[Collected data entries]
◆ ◆ ◆
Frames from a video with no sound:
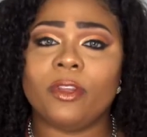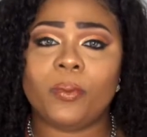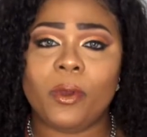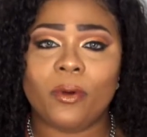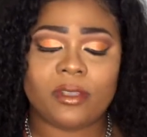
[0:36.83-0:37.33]
to
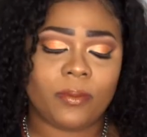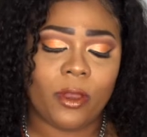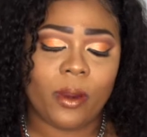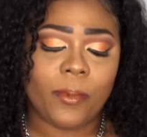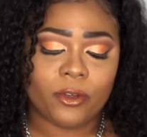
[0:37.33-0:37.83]
be on some
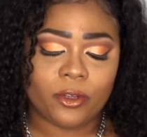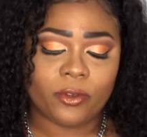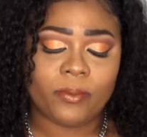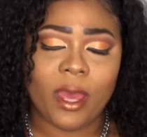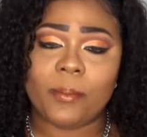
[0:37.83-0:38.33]
hair I purchased
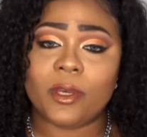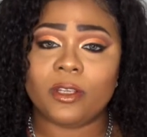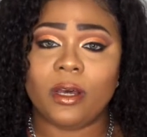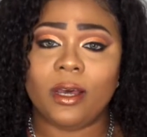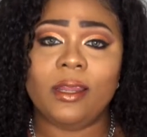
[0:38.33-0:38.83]
from
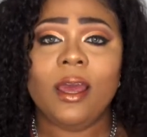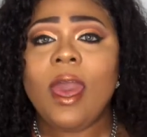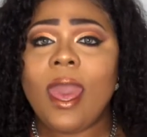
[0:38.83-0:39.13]
Amazon,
◆ ◆ ◆
REQUIRED WORK. The records above need to be copied exactly, with the pictures left out.

ANSWER.
Frames from a video with no sound:
[0:36.83-0:37.33]
to
[0:37.33-0:37.83]
be on some
[0:37.83-0:38.33]
hair I purchased
[0:38.33-0:38.83]
from
[0:38.83-0:39.13]
Amazon,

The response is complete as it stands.